Inició un movimiento de media vuelta, pero, de repente, movió ambas manos con gesto fulgurante.

Algo chasqueó en la estancia. Me quedé helado de horror al ver brillar ante mí la afilada hoja de un estoque escondida hasta entonces en la caña hueca del bastón. Con aquella arma ya se habían cometido dos muertes.

El estoque mediría un metro cumplidamente y tenía una punta en extremo aguzada. Bastaría la más leve presión para hundirlo en mi carne como si lo hiciera en un cuñete de manteca.

Tragué saliva. La punta del estoque se hallaba a menos de un palmo de distancia de mi pecho y tras el acero, los ojos de Mac Lean brillaban malignamente.

—No puedo dejarle vivo, Balfour —dijo con un siseo—. Lo siento, pero sabe usted demasiado para permitirle seguir con vida.

—No lo haga —dije—. Un asesinato más…

—… poco puede importarme a estas alturas —me interrumpió el asesino fríamente. Vi en su rostro la decisión de matar. Entonces salté a un lado.

La hoja pasó silbando por mi costado, desviándose como consecuencia del golpe que le había dado con el antebrazo izquierdo. Mac Lean, falto de apoyo, trastabilló.

El acero se le desprendió de la mano, por la fuerza del golpe, volteando en el aire. El pintor cayó de bruces, un segundo después de que el puño del estoque chocase contra el parquet. El extremo aguzado del acero apuntaba al pecho.

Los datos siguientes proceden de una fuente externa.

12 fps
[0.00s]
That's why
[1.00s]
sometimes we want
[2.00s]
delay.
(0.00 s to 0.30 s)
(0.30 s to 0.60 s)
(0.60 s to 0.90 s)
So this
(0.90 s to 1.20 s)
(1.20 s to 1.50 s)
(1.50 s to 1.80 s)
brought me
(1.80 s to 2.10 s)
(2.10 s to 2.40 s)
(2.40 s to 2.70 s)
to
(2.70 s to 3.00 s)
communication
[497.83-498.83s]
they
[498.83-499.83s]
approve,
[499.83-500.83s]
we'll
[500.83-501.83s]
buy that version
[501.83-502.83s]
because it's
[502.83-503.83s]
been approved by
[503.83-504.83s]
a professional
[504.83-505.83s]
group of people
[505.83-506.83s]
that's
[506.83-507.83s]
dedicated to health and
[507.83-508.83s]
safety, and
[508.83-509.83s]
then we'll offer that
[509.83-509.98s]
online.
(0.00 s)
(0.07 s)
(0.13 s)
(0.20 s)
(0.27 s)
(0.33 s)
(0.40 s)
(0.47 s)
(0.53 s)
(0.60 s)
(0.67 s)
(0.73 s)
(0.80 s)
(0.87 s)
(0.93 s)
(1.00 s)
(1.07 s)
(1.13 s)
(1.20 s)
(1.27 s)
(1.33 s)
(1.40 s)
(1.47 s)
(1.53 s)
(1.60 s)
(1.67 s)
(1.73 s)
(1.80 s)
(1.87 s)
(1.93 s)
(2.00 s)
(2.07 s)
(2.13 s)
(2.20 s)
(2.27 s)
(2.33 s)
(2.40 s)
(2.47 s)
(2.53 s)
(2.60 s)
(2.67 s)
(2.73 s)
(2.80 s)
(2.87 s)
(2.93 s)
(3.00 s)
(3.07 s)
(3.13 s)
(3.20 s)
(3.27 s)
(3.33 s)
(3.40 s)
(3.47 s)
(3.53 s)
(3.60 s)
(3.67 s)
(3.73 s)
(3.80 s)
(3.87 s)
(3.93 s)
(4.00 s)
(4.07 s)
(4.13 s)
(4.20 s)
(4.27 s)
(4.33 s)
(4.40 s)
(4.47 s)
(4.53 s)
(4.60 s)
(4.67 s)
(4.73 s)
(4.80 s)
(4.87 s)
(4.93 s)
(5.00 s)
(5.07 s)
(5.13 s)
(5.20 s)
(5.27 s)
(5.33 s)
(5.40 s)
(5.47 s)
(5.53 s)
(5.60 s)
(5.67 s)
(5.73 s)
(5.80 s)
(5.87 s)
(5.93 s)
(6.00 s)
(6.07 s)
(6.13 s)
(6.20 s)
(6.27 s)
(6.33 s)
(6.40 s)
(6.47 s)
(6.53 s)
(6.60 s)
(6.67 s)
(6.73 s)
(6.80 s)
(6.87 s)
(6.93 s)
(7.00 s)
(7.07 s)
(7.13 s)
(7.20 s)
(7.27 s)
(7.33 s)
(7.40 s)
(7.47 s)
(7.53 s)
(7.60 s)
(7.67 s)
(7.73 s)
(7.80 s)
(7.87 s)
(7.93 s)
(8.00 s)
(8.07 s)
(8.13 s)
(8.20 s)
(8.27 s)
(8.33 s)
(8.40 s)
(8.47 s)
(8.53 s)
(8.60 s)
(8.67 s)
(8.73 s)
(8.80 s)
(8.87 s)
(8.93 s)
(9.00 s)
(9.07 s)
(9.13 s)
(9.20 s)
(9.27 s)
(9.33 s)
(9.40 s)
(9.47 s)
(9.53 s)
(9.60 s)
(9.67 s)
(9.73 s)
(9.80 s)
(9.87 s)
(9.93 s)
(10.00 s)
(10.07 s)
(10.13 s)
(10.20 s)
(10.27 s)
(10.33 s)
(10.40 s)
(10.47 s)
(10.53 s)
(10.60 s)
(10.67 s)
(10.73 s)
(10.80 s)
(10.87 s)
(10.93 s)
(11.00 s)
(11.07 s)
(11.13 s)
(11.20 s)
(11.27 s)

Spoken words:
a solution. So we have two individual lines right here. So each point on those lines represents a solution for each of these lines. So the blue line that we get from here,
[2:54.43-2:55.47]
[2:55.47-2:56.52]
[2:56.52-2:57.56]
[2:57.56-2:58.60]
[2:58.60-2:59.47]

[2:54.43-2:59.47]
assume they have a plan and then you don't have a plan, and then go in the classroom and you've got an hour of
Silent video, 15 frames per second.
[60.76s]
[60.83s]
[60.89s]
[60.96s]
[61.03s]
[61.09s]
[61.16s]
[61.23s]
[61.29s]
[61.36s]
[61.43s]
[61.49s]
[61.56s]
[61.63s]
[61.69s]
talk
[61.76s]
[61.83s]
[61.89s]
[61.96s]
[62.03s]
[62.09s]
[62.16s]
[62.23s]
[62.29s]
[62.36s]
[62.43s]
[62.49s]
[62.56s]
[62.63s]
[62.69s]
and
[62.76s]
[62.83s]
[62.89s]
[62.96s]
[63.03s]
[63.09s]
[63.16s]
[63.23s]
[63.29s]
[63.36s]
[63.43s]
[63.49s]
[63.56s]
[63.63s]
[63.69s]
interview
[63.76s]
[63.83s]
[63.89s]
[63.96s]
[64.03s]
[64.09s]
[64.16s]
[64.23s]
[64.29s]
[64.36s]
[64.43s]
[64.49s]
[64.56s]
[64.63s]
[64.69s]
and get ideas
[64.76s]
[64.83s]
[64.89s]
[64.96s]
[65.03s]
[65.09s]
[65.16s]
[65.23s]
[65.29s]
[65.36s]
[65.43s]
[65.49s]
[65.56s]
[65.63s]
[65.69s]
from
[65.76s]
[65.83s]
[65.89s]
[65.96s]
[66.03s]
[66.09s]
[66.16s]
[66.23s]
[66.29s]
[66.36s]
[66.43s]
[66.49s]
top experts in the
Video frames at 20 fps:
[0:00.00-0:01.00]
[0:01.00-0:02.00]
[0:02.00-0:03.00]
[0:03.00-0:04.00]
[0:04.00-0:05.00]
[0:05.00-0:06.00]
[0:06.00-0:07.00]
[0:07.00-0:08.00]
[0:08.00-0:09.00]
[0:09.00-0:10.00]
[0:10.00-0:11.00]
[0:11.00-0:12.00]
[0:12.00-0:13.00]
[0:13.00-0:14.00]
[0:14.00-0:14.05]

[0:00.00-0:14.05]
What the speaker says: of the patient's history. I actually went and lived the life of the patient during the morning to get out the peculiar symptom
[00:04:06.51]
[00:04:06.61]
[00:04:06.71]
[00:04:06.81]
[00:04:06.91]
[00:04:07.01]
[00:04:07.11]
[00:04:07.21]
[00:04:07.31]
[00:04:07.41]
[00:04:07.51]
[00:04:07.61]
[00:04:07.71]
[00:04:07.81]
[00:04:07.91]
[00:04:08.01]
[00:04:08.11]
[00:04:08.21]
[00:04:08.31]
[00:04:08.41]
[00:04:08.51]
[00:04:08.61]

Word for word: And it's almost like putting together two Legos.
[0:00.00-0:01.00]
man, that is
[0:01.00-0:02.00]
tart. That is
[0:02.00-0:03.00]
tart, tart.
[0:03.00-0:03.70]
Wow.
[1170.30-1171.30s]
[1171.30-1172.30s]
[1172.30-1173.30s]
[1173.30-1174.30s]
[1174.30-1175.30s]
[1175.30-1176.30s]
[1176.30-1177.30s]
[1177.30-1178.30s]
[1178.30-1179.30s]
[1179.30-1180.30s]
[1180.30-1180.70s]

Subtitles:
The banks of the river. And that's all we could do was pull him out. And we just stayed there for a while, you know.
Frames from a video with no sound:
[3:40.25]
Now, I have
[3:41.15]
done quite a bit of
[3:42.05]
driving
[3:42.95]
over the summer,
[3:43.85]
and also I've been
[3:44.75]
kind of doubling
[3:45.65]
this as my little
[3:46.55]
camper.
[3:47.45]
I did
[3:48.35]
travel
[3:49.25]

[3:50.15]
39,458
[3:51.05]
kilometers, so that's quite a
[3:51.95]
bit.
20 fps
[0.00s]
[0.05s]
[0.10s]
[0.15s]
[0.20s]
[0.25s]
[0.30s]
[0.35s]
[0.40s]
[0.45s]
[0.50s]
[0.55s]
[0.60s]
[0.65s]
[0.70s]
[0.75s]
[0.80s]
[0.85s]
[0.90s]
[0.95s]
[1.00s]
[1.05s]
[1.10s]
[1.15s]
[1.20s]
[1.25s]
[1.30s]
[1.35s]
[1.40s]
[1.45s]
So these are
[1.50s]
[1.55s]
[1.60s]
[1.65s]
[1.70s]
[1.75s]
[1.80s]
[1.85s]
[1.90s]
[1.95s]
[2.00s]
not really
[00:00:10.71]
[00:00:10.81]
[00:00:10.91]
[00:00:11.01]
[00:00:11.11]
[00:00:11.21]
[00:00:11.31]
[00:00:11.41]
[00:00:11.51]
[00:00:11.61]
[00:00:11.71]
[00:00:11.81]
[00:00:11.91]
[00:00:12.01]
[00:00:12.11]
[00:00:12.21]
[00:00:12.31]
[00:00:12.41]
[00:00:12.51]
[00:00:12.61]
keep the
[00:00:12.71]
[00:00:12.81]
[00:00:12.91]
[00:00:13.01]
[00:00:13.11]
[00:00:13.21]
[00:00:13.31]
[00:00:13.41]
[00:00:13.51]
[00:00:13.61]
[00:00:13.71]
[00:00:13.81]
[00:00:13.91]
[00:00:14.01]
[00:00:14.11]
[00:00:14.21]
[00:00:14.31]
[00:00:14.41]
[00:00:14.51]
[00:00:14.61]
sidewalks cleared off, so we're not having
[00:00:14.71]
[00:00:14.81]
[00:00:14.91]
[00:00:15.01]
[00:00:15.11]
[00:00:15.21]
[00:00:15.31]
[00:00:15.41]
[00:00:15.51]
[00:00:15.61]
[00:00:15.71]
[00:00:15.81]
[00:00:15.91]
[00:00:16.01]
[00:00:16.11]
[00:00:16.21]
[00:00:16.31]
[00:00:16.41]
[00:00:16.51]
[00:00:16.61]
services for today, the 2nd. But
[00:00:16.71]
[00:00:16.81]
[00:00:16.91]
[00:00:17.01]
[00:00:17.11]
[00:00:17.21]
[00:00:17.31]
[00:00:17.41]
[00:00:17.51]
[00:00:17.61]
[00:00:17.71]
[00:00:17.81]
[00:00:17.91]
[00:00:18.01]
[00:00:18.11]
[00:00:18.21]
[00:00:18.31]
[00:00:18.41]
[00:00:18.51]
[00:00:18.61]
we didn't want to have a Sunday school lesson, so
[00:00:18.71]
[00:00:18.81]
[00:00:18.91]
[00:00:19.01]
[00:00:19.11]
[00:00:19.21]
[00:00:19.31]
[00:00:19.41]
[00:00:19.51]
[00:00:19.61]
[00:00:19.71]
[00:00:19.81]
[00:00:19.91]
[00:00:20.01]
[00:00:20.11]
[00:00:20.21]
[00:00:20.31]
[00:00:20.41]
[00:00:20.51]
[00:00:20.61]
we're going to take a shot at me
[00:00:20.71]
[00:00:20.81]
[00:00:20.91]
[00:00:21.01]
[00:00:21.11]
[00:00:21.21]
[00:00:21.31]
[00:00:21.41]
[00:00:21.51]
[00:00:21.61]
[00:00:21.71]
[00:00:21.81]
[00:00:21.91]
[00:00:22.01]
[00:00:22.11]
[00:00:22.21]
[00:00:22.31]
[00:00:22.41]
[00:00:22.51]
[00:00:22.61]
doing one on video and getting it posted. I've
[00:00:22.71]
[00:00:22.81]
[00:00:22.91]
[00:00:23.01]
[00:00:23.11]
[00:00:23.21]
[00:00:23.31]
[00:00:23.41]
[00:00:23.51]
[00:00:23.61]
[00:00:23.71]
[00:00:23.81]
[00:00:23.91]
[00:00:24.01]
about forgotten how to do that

Mac Lean lanzó un chillido horroroso al sentir su pecho atravesado limpiamente por el estoque. Un palmo largo de metal ensangrentado asomó por su espalda.

Trató de incorporarse, haciendo fuerza con ambas manos en el suelo. Contemplé la escena, morbosamente fascinado por el horror de la misma.

De pronto, las fuerzas le fallaron y cayó de bruces, apoyando una mejilla en el suelo.

Noté que la vida ge le iba por momentos.

Me arrodillé a su lado.

—Mac Lean, ¿dónde están los documentos?

Los ojos del pintor me miraron con vidriada expresión. Murmuró una palabra, una sola palabra tan sólo y luego de una, súbita convulsión, murió.

Me puse en pie lentamente. Contemplé el cadáver del criminal durante unos segundos. Después, me dirigí al teléfono, hablando brevemente. Al terminar, salí del estudio.